<<<<
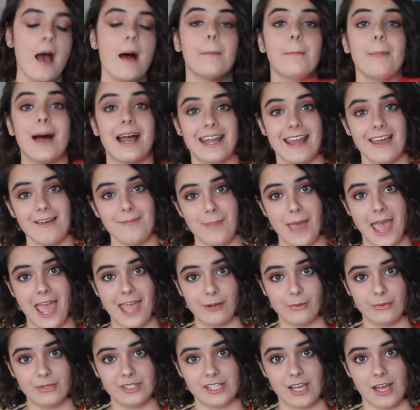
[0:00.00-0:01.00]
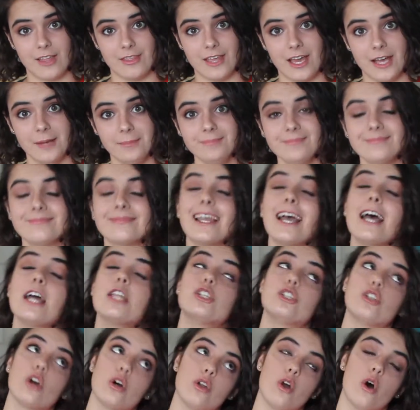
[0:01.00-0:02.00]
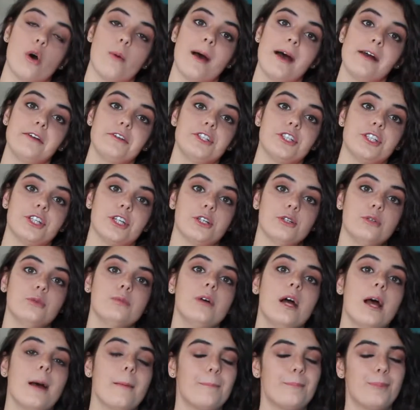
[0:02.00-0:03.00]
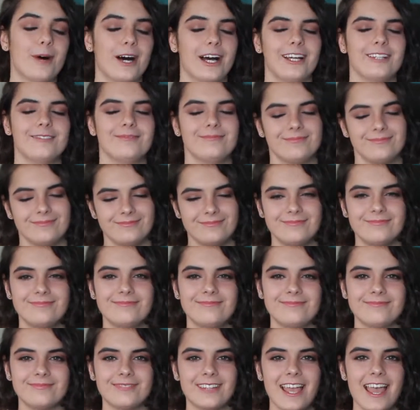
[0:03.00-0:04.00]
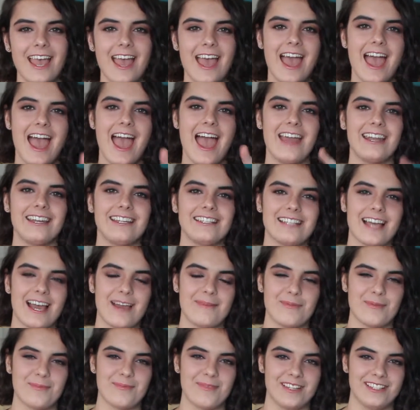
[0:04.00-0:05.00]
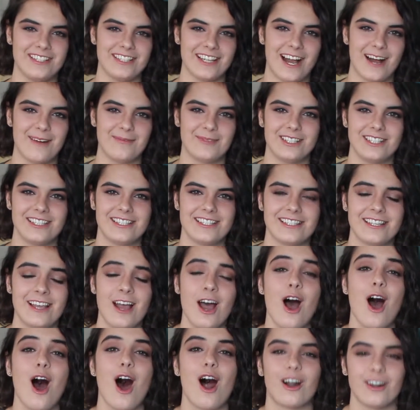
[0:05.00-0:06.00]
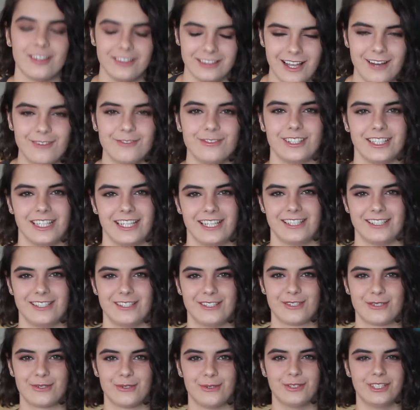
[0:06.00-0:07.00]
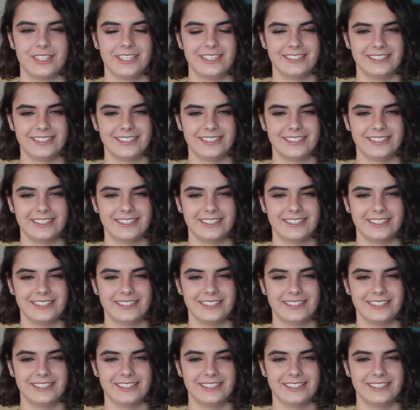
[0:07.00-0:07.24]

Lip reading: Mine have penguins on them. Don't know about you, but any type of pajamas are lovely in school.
>>>>
<<<<
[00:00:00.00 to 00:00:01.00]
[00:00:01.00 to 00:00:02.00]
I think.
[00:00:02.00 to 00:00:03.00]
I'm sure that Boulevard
>>>>
[Exercise objective] The answer is the lines of the material above, from the one containing "[0:00.00-0:01.00]" down to the one containing "Lip reading: Mine", given exactly and without images.

[Answer area]
[0:00.00-0:01.00]
[0:01.00-0:02.00]
[0:02.00-0:03.00]
[0:03.00-0:04.00]
[0:04.00-0:05.00]
[0:05.00-0:06.00]
[0:06.00-0:07.00]
[0:07.00-0:07.24]

Lip reading: Mine have penguins on them. Don't know about you, but any type of pajamas are lovely in school.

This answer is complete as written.